■ PROBLEM ■
Copy out the entries that follow. Leave none out.

Stored data entries
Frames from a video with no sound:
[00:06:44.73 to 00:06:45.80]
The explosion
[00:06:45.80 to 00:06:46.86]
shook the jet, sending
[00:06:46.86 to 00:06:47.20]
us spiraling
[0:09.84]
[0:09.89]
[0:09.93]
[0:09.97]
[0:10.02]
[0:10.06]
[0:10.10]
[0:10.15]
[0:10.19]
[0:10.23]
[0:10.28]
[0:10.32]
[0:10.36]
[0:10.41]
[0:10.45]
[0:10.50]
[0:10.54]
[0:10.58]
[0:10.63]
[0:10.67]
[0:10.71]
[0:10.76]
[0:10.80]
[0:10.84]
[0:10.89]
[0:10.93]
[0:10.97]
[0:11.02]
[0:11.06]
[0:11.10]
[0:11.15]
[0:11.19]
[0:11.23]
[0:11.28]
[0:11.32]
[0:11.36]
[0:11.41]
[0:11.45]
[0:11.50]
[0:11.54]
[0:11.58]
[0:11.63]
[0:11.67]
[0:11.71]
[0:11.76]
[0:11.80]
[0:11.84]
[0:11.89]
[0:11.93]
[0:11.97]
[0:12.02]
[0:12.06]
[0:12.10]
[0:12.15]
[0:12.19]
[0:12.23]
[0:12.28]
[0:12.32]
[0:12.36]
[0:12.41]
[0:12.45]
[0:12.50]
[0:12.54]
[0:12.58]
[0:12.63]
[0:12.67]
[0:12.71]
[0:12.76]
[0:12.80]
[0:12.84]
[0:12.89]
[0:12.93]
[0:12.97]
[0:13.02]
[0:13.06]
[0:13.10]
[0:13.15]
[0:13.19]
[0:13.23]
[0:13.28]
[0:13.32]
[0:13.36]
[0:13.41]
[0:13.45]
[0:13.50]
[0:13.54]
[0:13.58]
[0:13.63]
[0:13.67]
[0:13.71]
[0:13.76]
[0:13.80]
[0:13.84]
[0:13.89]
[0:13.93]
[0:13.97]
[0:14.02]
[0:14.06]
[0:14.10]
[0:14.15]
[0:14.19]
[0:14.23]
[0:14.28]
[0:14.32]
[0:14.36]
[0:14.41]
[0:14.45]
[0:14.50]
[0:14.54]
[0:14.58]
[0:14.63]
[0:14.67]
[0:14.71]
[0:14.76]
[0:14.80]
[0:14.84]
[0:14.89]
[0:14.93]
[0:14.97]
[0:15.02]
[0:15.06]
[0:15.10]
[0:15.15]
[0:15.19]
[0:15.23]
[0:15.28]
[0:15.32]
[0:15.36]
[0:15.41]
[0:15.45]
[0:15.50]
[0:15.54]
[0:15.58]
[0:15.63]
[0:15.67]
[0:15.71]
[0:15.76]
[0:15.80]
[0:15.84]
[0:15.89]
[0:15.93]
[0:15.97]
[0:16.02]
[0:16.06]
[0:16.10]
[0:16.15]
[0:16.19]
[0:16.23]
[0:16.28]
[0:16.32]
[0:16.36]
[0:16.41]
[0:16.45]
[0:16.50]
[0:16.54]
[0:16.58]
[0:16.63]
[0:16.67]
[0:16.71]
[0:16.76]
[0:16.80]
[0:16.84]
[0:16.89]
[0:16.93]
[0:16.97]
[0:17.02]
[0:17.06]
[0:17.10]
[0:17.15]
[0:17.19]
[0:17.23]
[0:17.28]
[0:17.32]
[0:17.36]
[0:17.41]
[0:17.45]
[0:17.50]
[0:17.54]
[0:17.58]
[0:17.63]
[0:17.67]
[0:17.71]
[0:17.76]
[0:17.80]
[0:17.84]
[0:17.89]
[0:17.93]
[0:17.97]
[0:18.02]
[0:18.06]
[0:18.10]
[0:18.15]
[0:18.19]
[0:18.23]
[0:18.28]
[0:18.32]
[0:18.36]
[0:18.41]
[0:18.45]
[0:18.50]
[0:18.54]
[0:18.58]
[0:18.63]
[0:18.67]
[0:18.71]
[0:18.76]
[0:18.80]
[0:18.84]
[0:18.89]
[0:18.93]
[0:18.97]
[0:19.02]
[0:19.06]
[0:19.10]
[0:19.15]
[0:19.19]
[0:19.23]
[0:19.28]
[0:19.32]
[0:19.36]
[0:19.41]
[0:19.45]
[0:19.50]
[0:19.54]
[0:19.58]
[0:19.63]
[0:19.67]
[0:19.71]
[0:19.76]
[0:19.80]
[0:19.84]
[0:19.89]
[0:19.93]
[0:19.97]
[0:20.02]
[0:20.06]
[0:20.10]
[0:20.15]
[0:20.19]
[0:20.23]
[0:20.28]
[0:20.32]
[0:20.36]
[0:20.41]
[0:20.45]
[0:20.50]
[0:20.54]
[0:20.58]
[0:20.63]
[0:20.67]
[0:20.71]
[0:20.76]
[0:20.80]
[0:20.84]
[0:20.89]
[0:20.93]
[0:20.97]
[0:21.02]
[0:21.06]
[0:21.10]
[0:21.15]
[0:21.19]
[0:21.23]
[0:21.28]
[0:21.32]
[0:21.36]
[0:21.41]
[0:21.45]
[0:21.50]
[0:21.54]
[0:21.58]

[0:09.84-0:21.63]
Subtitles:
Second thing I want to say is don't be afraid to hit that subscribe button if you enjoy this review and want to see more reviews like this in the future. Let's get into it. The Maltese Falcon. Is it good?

■ SOLUTION FOR THIS EXERCISE ■
Frames from a video with no sound:
[00:06:44.73 to 00:06:45.80]
The explosion
[00:06:45.80 to 00:06:46.86]
shook the jet, sending
[00:06:46.86 to 00:06:47.20]
us spiraling
[0:09.84]
[0:09.89]
[0:09.93]
[0:09.97]
[0:10.02]
[0:10.06]
[0:10.10]
[0:10.15]
[0:10.19]
[0:10.23]
[0:10.28]
[0:10.32]
[0:10.36]
[0:10.41]
[0:10.45]
[0:10.50]
[0:10.54]
[0:10.58]
[0:10.63]
[0:10.67]
[0:10.71]
[0:10.76]
[0:10.80]
[0:10.84]
[0:10.89]
[0:10.93]
[0:10.97]
[0:11.02]
[0:11.06]
[0:11.10]
[0:11.15]
[0:11.19]
[0:11.23]
[0:11.28]
[0:11.32]
[0:11.36]
[0:11.41]
[0:11.45]
[0:11.50]
[0:11.54]
[0:11.58]
[0:11.63]
[0:11.67]
[0:11.71]
[0:11.76]
[0:11.80]
[0:11.84]
[0:11.89]
[0:11.93]
[0:11.97]
[0:12.02]
[0:12.06]
[0:12.10]
[0:12.15]
[0:12.19]
[0:12.23]
[0:12.28]
[0:12.32]
[0:12.36]
[0:12.41]
[0:12.45]
[0:12.50]
[0:12.54]
[0:12.58]
[0:12.63]
[0:12.67]
[0:12.71]
[0:12.76]
[0:12.80]
[0:12.84]
[0:12.89]
[0:12.93]
[0:12.97]
[0:13.02]
[0:13.06]
[0:13.10]
[0:13.15]
[0:13.19]
[0:13.23]
[0:13.28]
[0:13.32]
[0:13.36]
[0:13.41]
[0:13.45]
[0:13.50]
[0:13.54]
[0:13.58]
[0:13.63]
[0:13.67]
[0:13.71]
[0:13.76]
[0:13.80]
[0:13.84]
[0:13.89]
[0:13.93]
[0:13.97]
[0:14.02]
[0:14.06]
[0:14.10]
[0:14.15]
[0:14.19]
[0:14.23]
[0:14.28]
[0:14.32]
[0:14.36]
[0:14.41]
[0:14.45]
[0:14.50]
[0:14.54]
[0:14.58]
[0:14.63]
[0:14.67]
[0:14.71]
[0:14.76]
[0:14.80]
[0:14.84]
[0:14.89]
[0:14.93]
[0:14.97]
[0:15.02]
[0:15.06]
[0:15.10]
[0:15.15]
[0:15.19]
[0:15.23]
[0:15.28]
[0:15.32]
[0:15.36]
[0:15.41]
[0:15.45]
[0:15.50]
[0:15.54]
[0:15.58]
[0:15.63]
[0:15.67]
[0:15.71]
[0:15.76]
[0:15.80]
[0:15.84]
[0:15.89]
[0:15.93]
[0:15.97]
[0:16.02]
[0:16.06]
[0:16.10]
[0:16.15]
[0:16.19]
[0:16.23]
[0:16.28]
[0:16.32]
[0:16.36]
[0:16.41]
[0:16.45]
[0:16.50]
[0:16.54]
[0:16.58]
[0:16.63]
[0:16.67]
[0:16.71]
[0:16.76]
[0:16.80]
[0:16.84]
[0:16.89]
[0:16.93]
[0:16.97]
[0:17.02]
[0:17.06]
[0:17.10]
[0:17.15]
[0:17.19]
[0:17.23]
[0:17.28]
[0:17.32]
[0:17.36]
[0:17.41]
[0:17.45]
[0:17.50]
[0:17.54]
[0:17.58]
[0:17.63]
[0:17.67]
[0:17.71]
[0:17.76]
[0:17.80]
[0:17.84]
[0:17.89]
[0:17.93]
[0:17.97]
[0:18.02]
[0:18.06]
[0:18.10]
[0:18.15]
[0:18.19]
[0:18.23]
[0:18.28]
[0:18.32]
[0:18.36]
[0:18.41]
[0:18.45]
[0:18.50]
[0:18.54]
[0:18.58]
[0:18.63]
[0:18.67]
[0:18.71]
[0:18.76]
[0:18.80]
[0:18.84]
[0:18.89]
[0:18.93]
[0:18.97]
[0:19.02]
[0:19.06]
[0:19.10]
[0:19.15]
[0:19.19]
[0:19.23]
[0:19.28]
[0:19.32]
[0:19.36]
[0:19.41]
[0:19.45]
[0:19.50]
[0:19.54]
[0:19.58]
[0:19.63]
[0:19.67]
[0:19.71]
[0:19.76]
[0:19.80]
[0:19.84]
[0:19.89]
[0:19.93]
[0:19.97]
[0:20.02]
[0:20.06]
[0:20.10]
[0:20.15]
[0:20.19]
[0:20.23]
[0:20.28]
[0:20.32]
[0:20.36]
[0:20.41]
[0:20.45]
[0:20.50]
[0:20.54]
[0:20.58]
[0:20.63]
[0:20.67]
[0:20.71]
[0:20.76]
[0:20.80]
[0:20.84]
[0:20.89]
[0:20.93]
[0:20.97]
[0:21.02]
[0:21.06]
[0:21.10]
[0:21.15]
[0:21.19]
[0:21.23]
[0:21.28]
[0:21.32]
[0:21.36]
[0:21.41]
[0:21.45]
[0:21.50]
[0:21.54]
[0:21.58]

[0:09.84-0:21.63]
Subtitles:
Second thing I want to say is don't be afraid to hit that subscribe button if you enjoy this review and want to see more reviews like this in the future. Let's get into it. The Maltese Falcon. Is it good?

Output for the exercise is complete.